Binding the nation

I came across a talk by William James called The Moral Equivalent of War and began to think more about what effects a compulsory public service might have on the country. I was quite taken with the idea for a few reasons:

  • Such a service would bring together Americans of all backgrounds and place them in an environment where they could not ignore each other’s viewpoints; they must find ways to work together.
  • A service would introduce a shared experience that all Americans could reflect back on together, if nothing else.
  • This large-scale inward focus on the country’s infrastructure and underlying social fabric would surely make each individual more cognizant of their place within it.
  • Such a service would allow anyone in the country the opportunity to learn in-demand skills and increase social mobility in a way that only the military has so far been able to achieve.

The list goes on.

I then had a discussion with my partner about the idea and she pointed out a fundamentally flawed assumption I’d been making, and that the importance of social cohesion on the nation-level is questioned by many.

The increasing prevalence of thinking in terms of global-scale problems has led many, especially of the more progressive mindset, to call into question the value of the nation as an entity. Hence any sort of compulsory service for the purpose of national unity might be seen as seeding youth with some sort of nationalistic and patriotic fervor.

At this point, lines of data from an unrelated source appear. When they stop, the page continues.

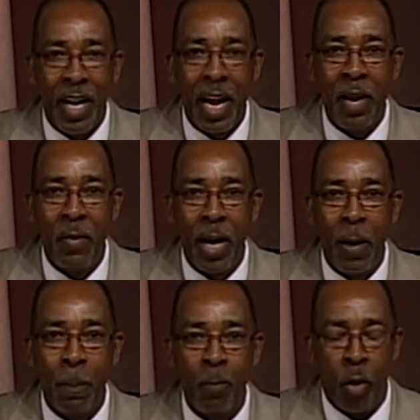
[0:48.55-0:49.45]

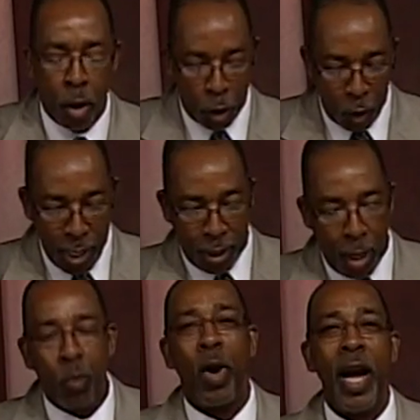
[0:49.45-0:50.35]
amen. So let's
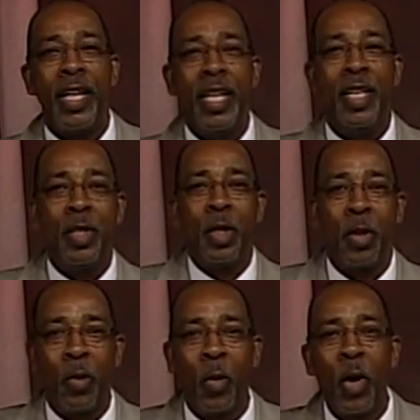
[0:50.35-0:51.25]
get right into
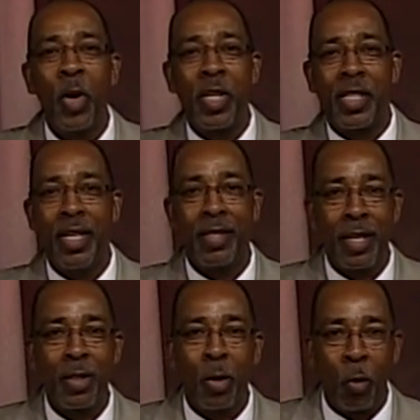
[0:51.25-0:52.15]
the word since
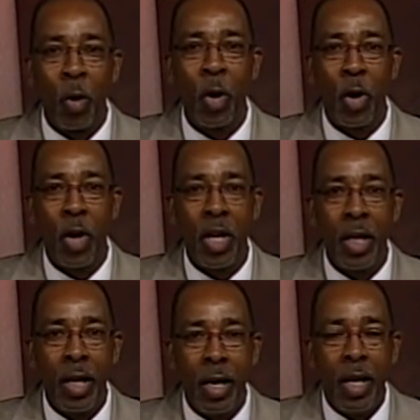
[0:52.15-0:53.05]
it's a word
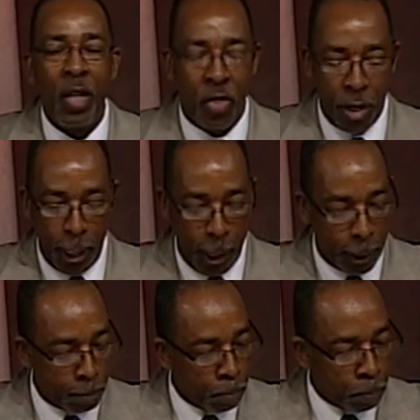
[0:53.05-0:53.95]
thing.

The territory here is obviously difficult to navigate, but I think there are some underlying foundations we might be able to build on.

Physicality is important

A nation is a geographic entity; an area of land. A nation is also social; the people that live on that land.

Feeling like you’d be able to understand something about people in your nation you’ve never even met yet is an important ingredient in being able to effectively live, work, and interact with those around you.

The psychological, spiritual, and digital worlds are secondary to the physical

Being alive is a precursor to any sort of experience. Living a life where you’re able to focus on things other than remaining alive is critical. Not to say that there’s nothing to learn from such a life. Also not to say that the psychological, spiritual, and digital worlds aren’t important. Just that being alive is more important than any of those because it means that you’re able to experience.

It is important to consider, then, that staying a civil-war free society might be a better idea than remaining entrenched in ever-deeper and ever-more-fundamentally-held viewpoints that sow inter-tribal disagreement.

The nation has special privileges

As a social structure, the nation is afforded privileges that other sorts of structures don’t. Most notably, it can form and enforce laws. While some with more anarchist tendencies–myself included–might question some of these privileges, it’s important to consider that they do exist. As a result, as a tribe, the nation is unique in a way other sorts of tribal affiliations aren’t. If we’re going to continue granting the nation these privileges, we should ensure that the nation-level-tribe is healthy enough to work in the way we expect it to.